For example, the audio/video data in the original video data may be encoded according to any one of the video encoding standards such as H264 and H265, and then the encoded code stream is encapsulated according to the standard box protocol in the MP4 encapsulation format, and the original three-dimensional scene information may be encapsulated into separate boxes by using a custom protocol, for example, each frame of camera pose data in the three-dimensional scene information may be encapsulated into a box, and the three-dimensional scene data in the three-dimensional scene information may be encapsulated into one or more boxes, and then the original video data and the original three-dimensional scene information may be obtained by parsing the MP4 file by encapsulating each box obtained as an MP4 file and providing the MP4 file to the video editing device.

Of course, in the implementation, the original video data and the original three-dimensional information file may also be provided to the video acquisition device in a manner of directly transmitting the target encoding packet. For example, the original video data may be encoded based on the H264 encoding standard to obtain corresponding code stream data, and at the same time, a target encoded packet is obtained by filling each frame of camera pose data in a supplemental enhancement information field, i.e., an SEI field, and by encapsulating the above code stream data in such a manner that three-dimensional scene data is carried in metadata, i.e., metadata, and the target encoded packet is provided to a video acquisition apparatus.

In addition, the original video data and the original three-dimensional scene information may also be provided to the video editing apparatus in the manner of storing the original three-dimensional scene information in the external file as described in the above A3, where the second preset video file package format may be a video file package format based on a standard protocol, for example, may be a standard MP4 file package format.

The method comprises the steps of obtaining the two types of information by a video editing device, and carrying out three-dimensional video scene reconstruction processing based on the two types of information to provide a video editing scene for a user.

That is, after step S1100, step S1200 is performed to reconstruct a three-dimensional video scene from the original video data and the original three-dimensional scene information.

Please refer to fig. 3, which is a flow chart illustrating a three-dimensional scene reconstruction process according to an embodiment of the present disclosure. As shown in fig. 3, the method for reconstructing a three-dimensional video scene from the original video data and the original three-dimensional scene information includes a step S1210 of obtaining camera pose data and three-dimensional scene data of each frame corresponding to the original video data from the original three-dimensional scene information, and a step S1220 of performing three-dimensional scene reconstruction processing according to the original video data, the camera pose data of each frame, and the three-dimensional scene data to obtain the three-dimensional video scene.

Step S1300, receiving an editing operation of a user for the three-dimensional video scene, and generating target video data in response to the editing operation.

After reconstructing the three-dimensional video scene in step S1200, the user may perform three-dimensional video editing processing based on the three-dimensional video scene.
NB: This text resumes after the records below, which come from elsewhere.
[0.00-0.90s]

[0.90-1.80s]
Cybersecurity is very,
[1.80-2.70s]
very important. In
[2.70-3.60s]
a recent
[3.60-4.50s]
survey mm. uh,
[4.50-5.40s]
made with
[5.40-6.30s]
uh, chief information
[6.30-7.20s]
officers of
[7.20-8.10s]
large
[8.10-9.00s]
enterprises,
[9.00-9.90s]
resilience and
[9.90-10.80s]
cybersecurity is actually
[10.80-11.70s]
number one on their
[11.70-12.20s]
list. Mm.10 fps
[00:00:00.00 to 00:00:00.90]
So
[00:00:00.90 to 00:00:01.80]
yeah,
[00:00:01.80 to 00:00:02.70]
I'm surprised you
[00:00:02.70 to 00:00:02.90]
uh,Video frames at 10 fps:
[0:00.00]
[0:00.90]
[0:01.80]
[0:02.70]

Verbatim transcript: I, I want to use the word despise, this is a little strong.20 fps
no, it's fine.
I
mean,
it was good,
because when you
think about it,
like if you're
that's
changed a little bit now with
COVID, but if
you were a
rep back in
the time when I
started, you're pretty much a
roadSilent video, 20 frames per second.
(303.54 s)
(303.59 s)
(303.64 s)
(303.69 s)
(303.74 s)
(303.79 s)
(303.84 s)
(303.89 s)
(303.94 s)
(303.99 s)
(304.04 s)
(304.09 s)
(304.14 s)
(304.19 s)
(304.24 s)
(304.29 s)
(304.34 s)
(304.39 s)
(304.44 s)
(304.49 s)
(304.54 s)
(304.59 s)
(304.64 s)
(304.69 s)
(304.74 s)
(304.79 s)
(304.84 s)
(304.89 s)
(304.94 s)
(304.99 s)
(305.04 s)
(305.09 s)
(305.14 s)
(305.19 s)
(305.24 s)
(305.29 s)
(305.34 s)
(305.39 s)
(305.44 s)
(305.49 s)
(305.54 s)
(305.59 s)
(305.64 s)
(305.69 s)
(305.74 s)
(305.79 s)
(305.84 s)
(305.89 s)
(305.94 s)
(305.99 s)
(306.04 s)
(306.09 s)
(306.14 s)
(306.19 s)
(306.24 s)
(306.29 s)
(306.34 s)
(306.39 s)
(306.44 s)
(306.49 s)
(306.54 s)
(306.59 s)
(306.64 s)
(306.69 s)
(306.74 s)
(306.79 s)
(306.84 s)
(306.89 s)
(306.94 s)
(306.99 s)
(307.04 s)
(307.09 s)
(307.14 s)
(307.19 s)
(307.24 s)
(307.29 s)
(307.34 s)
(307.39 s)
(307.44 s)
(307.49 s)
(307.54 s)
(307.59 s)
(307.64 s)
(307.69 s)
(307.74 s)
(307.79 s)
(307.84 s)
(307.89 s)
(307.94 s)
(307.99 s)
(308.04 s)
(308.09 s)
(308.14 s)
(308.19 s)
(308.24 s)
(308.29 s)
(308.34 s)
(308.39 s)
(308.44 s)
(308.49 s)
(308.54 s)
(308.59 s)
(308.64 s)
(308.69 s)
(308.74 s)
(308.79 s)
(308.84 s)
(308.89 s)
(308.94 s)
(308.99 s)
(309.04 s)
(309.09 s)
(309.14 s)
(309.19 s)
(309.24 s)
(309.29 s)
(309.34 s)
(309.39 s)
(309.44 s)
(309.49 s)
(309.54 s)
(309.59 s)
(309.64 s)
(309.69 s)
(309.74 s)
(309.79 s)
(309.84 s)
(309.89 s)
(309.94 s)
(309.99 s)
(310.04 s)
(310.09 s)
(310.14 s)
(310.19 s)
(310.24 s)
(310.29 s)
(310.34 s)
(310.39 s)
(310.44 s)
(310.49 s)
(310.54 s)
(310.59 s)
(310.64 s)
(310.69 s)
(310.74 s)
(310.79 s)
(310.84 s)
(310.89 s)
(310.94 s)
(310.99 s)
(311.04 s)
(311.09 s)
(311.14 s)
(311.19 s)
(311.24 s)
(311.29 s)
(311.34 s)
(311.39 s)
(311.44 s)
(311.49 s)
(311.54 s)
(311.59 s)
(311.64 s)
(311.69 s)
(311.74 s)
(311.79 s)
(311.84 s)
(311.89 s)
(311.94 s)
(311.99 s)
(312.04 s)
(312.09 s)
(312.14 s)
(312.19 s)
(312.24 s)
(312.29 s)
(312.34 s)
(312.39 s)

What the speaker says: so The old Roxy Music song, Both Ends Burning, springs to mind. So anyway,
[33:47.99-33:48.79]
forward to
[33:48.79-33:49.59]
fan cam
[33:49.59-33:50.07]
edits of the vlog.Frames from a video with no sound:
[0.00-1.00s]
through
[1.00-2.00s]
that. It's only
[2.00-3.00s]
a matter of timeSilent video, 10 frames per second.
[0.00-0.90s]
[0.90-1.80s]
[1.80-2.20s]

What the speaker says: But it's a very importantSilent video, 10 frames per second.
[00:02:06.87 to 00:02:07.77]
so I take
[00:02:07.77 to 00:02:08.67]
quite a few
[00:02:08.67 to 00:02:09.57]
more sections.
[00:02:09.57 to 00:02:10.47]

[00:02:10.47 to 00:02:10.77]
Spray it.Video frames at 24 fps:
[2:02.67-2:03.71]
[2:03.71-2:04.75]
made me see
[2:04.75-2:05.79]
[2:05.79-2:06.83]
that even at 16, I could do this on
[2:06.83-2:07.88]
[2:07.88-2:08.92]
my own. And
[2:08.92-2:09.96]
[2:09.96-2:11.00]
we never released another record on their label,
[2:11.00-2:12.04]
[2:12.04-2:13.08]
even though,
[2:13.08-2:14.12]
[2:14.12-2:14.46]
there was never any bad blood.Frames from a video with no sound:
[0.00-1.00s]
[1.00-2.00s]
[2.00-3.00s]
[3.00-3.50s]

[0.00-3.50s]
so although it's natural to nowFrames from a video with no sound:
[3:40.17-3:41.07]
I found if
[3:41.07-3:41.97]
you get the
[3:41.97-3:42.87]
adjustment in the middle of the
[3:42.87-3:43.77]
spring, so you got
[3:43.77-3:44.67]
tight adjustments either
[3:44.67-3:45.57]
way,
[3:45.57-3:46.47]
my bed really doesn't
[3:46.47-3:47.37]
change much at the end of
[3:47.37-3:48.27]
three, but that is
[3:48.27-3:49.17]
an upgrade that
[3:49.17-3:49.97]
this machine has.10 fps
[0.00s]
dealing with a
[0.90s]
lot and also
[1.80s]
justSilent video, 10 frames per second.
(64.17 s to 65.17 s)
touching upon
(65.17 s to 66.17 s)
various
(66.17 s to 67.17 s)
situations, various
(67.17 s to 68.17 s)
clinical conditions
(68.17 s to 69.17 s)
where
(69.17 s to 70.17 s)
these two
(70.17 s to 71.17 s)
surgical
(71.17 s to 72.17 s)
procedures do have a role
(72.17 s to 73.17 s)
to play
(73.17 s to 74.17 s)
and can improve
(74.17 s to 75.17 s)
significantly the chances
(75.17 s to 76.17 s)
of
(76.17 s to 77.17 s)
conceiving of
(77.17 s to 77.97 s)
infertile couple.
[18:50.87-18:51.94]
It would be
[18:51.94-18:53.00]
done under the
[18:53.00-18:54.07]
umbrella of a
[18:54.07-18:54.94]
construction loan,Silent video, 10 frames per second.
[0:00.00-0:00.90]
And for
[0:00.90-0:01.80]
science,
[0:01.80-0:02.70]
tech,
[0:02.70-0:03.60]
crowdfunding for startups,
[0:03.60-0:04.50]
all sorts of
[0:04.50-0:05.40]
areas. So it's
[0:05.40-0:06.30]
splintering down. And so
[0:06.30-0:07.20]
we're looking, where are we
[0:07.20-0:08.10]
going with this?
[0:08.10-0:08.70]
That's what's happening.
In one embodiment, the editing operation includes an operation of adding a virtual three-dimensional element, and the generating the target video data in response to the editing operation includes re-performing a video data rendering process based on the added virtual three-dimensional element to generate the target video data including the virtual three-dimensional element.

In this embodiment, the virtual three-dimensional element may be a virtual element such as an advertisement tile, a three-dimensional virtual object, a three-dimensional animation, a special effect, or the like.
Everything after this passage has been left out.